BC Conservative Party Leader John Rustad closed out Day 1 of the COFI conference with a direct, politically charged address that called for a full-scale rethinking of provincial forest policy. Speaking in his dual role as Opposition Leader and longtime MLA for Nechako Lakes, Rustad framed his remarks around a central theme: the need to reassert forestry as a cornerstone of the BC economy. “Forestry isn’t just a sector,” he said. “It’s the foundation of our communities.”
Rustad began with a sharp critique of recent government approaches to land management, fibre access, and permitting. He criticized the provincial government for what he described as a “retreat from the land base,” pointing to cumulative policy shifts that, in his view, have reduced the working forest. “We’ve been shrinking our footprint year after year,” he said. “And now we wonder why mills are closing and jobs are disappearing.” He cited provincial data showing a significant drop in the AAC and warned that BC is at risk of losing the scale and infrastructure needed to support a competitive forest industry. “When you lose a mill, you don’t get it back. When a logging contractor goes bankrupt, that capacity doesn’t come back overnight,” he said. “We’re hollowing out the core.”
Rustad called for a dramatic reversal in direction. “We need to re-establish a viable, harvestable working forest. Period,” he said.

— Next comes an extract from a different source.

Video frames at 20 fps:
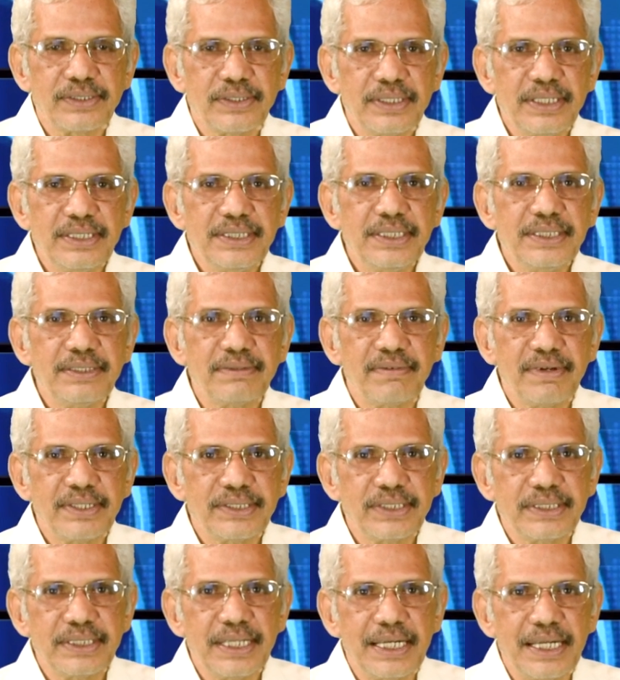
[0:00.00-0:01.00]
So, this is a
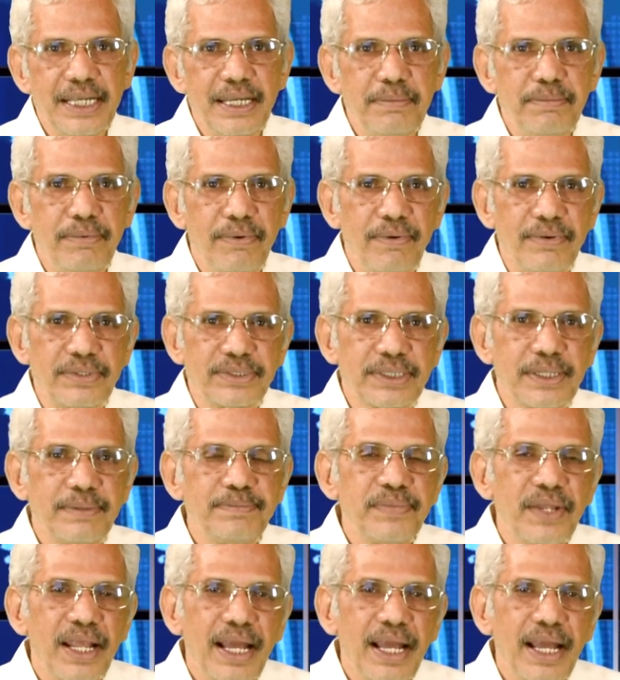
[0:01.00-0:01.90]
question that he posed.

He pledged that a Conservative government would re-designate more land for active forestry and create clearer mandates for government ministries. “The Ministry of Forests should be focused on forestry,” he said. “Not on being a carbon sink.” He argued that too much emphasis on emissions reductions and carbon accounting has crowded out the Ministry’s core responsibility: supporting jobs, fibre flow, and mill infrastructure. “It’s like we’ve forgotten what the ministry is for,” he said. The Opposition Leader also took aim at the permitting backlog, calling it the number one complaint he hears from the industry. “The number of permits that get tied up for months is staggering,” he said. “We need timelines. We need accountability. And we need people in those offices who understand that time is money.”
On wildfire, Rustad argued that current policy places too much emphasis on response and not enough on proactive management. He said delayed salvage of burned timber not only wastes economic value, but also slows ecological recovery and increases fire risk. “It’s not just a missed opportunity—it’s a missed responsibility,” he said. He advocated for increased use of prescribed fire, commercial thinning, and salvage. “We should be harvesting burned timber within weeks, not months,” he said. “Every delay is lost value.” He tied wildfire and forest health back to the issue of fibre security, saying that under-utilized stands, beetle kill, and fuel accumulation all represent both risk and opportunity. “We don’t have a timber supply problem,” he said. “We have a policy problem.”
Rustad reiterated his party’s position that BC needs to re-establish the principle of the working forest and stop what he called “the drift toward conservation by default.” He pointed to Old Growth deferrals, endangered species policies, and land use planning delays as examples of how forest access has been incrementally reduced. “Every time a new layer is added, it shrinks the working forest without any clear strategy for the communities left behind,” he said. He said forest policy should support communities, not just environmental goals. “Forests are meant to be used, not just looked at,” he said.
On Indigenous relations, Rustad struck a tone that blended support for increased economic participation with criticism of current models of consultation. “We need to move from consultation to partnership,” he said. He acknowledged that First Nations must be full participants in the forest economy but argued that current approaches are bureaucratic and unclear. “Everyone wants certainty,” he said. “That includes Indigenous nations, tenure holders, and investors.”
He also voiced concerns that forest planning is becoming disconnected from local communities. Rustad proposed giving regional offices and communities greater authority to influence land use decisions, such as permitting, timber allocation, and harvest planning. “Let’s empower the people who actually live and work in these forests,” he said. “People feel like decisions are being made in Victoria, not in Vanderhoof or Port Alberni,” he said. He proposed greater regional authority over land use and forestry decisions, including strengthened roles for community forests and regional advisory councils.
Turning to tenure, Rustad suggested reforms to encourage investment and fibre utilization. He said tenure holders should be evaluated not only by how much timber they harvest, but by how efficiently and responsibly they do it. That includes value recovery, investment in technology, Indigenous partnerships, and support for local jobs. “We need to align tenure with outcomes. And that includes value-added, not just volume.”
The Opposition Leader closed his remarks by framing the forest sector as a test of political will. “This is a moment of choice,” he said. “We either rebuild our forest sector, or we let it continue to decline.” He pledged that under a Conservative government, forestry would return to the top of the policy agenda. “We’re going to stop managing for decline,” he said. “And start managing for growth.”